### Collected data entries
--

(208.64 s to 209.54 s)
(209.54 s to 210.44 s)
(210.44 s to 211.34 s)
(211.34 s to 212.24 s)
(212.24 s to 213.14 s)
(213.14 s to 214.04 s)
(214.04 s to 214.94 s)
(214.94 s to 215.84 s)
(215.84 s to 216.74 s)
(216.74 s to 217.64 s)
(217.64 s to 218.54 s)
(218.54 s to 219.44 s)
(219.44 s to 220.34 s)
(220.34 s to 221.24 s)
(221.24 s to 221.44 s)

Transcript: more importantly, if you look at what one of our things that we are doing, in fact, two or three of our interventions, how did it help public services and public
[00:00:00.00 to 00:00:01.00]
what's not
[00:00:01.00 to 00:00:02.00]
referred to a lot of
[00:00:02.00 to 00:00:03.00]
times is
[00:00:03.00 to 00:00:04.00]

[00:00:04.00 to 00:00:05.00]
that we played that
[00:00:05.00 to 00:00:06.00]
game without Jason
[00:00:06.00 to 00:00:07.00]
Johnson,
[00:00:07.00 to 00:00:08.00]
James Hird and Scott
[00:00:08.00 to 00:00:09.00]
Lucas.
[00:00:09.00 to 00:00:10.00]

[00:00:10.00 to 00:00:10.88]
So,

--

### Directions for this task
Reproduce the data. Keep it exact.

### Solution below
(208.64 s to 209.54 s)
(209.54 s to 210.44 s)
(210.44 s to 211.34 s)
(211.34 s to 212.24 s)
(212.24 s to 213.14 s)
(213.14 s to 214.04 s)
(214.04 s to 214.94 s)
(214.94 s to 215.84 s)
(215.84 s to 216.74 s)
(216.74 s to 217.64 s)
(217.64 s to 218.54 s)
(218.54 s to 219.44 s)
(219.44 s to 220.34 s)
(220.34 s to 221.24 s)
(221.24 s to 221.44 s)

Transcript: more importantly, if you look at what one of our things that we are doing, in fact, two or three of our interventions, how did it help public services and public
[00:00:00.00 to 00:00:01.00]
what's not
[00:00:01.00 to 00:00:02.00]
referred to a lot of
[00:00:02.00 to 00:00:03.00]
times is
[00:00:03.00 to 00:00:04.00]

[00:00:04.00 to 00:00:05.00]
that we played that
[00:00:05.00 to 00:00:06.00]
game without Jason
[00:00:06.00 to 00:00:07.00]
Johnson,
[00:00:07.00 to 00:00:08.00]
James Hird and Scott
[00:00:08.00 to 00:00:09.00]
Lucas.
[00:00:09.00 to 00:00:10.00]

[00:00:10.00 to 00:00:10.88]
So,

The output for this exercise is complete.